The human genome is often compared to a landscape, with a complex and diverse topography of genes and regulatory sequences. But in many places, the area is less dramatic vistas and more desert highways: vast and repetitive.
Consider a chromosome’s centromere, which connects its two gene-laden arms. Centromeres include thousands of identical homologous α-satellite sequences – 171-base-pair units that need to be properly arranged to ensure chromosome stability and cell division. Yet two decades after the publication of the draft human genome, these and other challenging DNA features remain as stubborn gaps in our chromosomal atlas. And, until a few years ago, some researchers despaired of filling them.
Beth Sullivan, a researcher at Duke University in Durham, North Carolina, recalled a conversation with Karen Miga, a genomics researcher at Santa Cruz University, California, in 2014. Sullivan says, “He told me, something If nothing special happens with technology, we will be stuck here for a long time.”
But something happened: the development of sequencing technologies that can read long segments of DNA seamlessly. Now Miga and his partners are preparing to complete a 20-year odyssey from the Telomere to the Telomere (T2T) consortium that began with the release of that first draft sequence.
Their goal is to have, for each chromosome, an end-to-end genome map that extends from one telomere (repetitive sequence elements that have cap chromosomal ends) to another. “It’s not doing it only to do it,” Miga says.
“That was because I think there’s some really good biology there.” But to find it, the world of genomics will need to sequence many such genomes, which are still far from metamorphosed to poorly understood genomic regions.
stuck in the middle
Published 1 to 20 years ago this month, the first draft of the human genome was a historic achievement. But it was also full of holes. Scientists from the Human Genome Project generated a large number of short sequences from chromosomal DNA.
Where they overlapped with their neighbors, they were characterized by large, infectious stretches known as figs. Ideally, each chromosome would be represented by a single contest, but the first draft contained 1,246 such fragments.
Since then, scientists working as part of the Genome Reference Consortium (GRC) have been fleshing out of the assembly, manually examining it and performing sequencing analysis to identify regions with errors and information gaps. is using.
The most recent version of the human genome, called GRCh38, was released in 2013. Since then it has been repeatedly ‘patched’. Yet it is still missing 5 to 10% of the genome, including all centromeres and other challenging regions, such as large collections of genes encoding RNA sequences that form protein-producing associations called ribosomes.
These are present in long stretches of multiple, repeated gene copies. “This is a big part of the closing gap yet,” says Adam Philippi, a biomeditorian, co-president of Bethesda, Bethesda and T2T in the US. Products of ancient chromosomal rearrangements – the genome is also combined with hard-to-map stretches of nearly identical DNA known as segmal duplications.
These challenging classes have continued genome-assembly efforts. This is because most of the sequencing so far has been done with short-readable technologies, such as the platform widely used by biotechnology company Illumina in San Diego, California. Illumina sequencers generate highly accurate data, but typically on only a few hundred bases – much less for long repeats and ambiguously placed sequences.
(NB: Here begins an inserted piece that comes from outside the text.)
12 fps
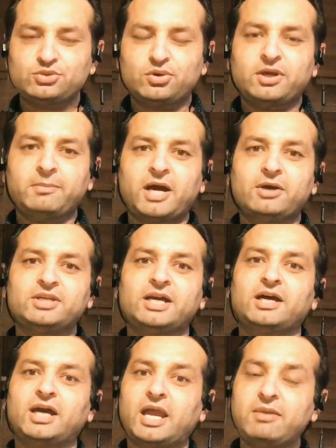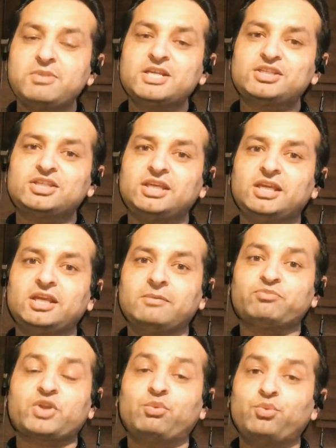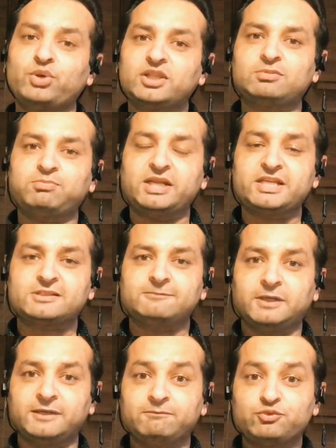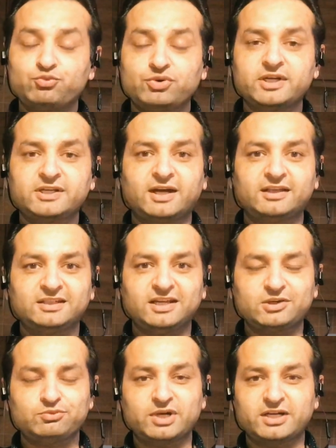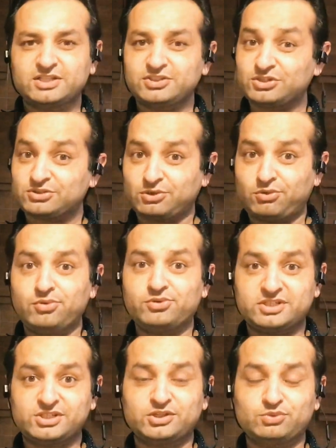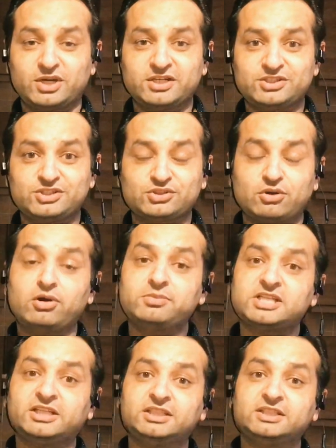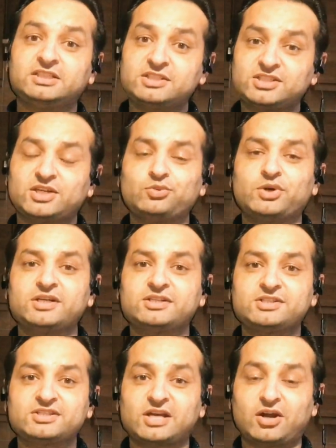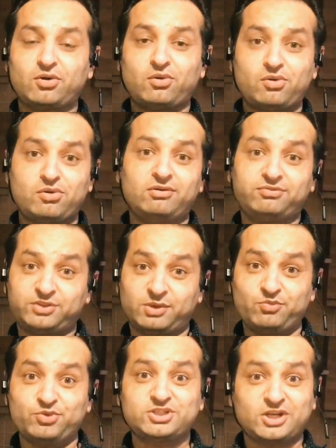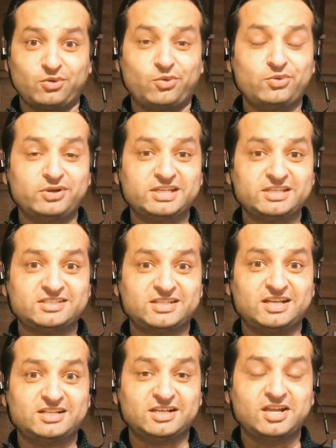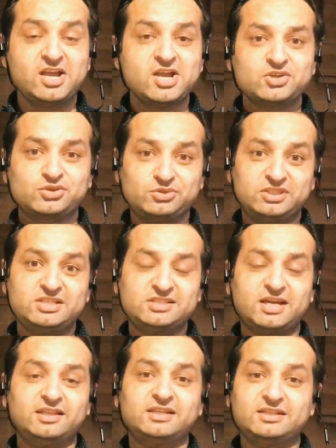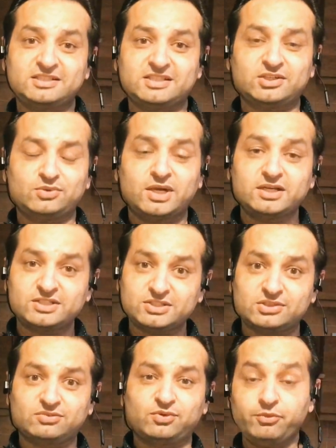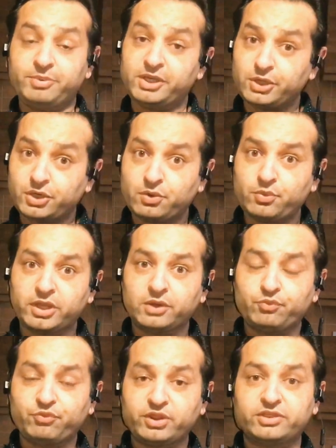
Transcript: talk about MSc with placement. What are the advantages or disadvantages? Obviously the disadvantages are all of them which are already stated. So these are the disadvantages for going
“Genes are usually easy to assemble,” says computational biologist Kerstin Howe at the Welcome Sanger Institute in Hintaxen, UK, which is part of GRC. “But basically nothing was known in that intergenic space or with a lot of repetition.”
Reach the gaps
Two long-read technologies are now closing those gaps. Pacific biosciences, a biotechnology company in Menlo Park, California, uses an imaging system that reads thousands or millions of DNA strands directly in parallel, spanning thousands, thousands, each.
Another approach, commercialized by UK-based company Oxford Nanopore Technologies, throttles DNA strands read through small protein pores or nanopores, measuring subtle changes in electric current that occur as nucleotides in the channel to tens of thousands of bases. goes.
When they were first rolled out in 2010 (Pacific Biosciences’ technology and Oxford Nanopore’s 2014), these techniques had higher errors than Illumina, which provides greater than 99% accuracy for individual reads. “We’re talking about 15-20% error rates in early Pacabio,” says Philippi. First-generation nanopore sequencers can cause errors in the base by more than 30%.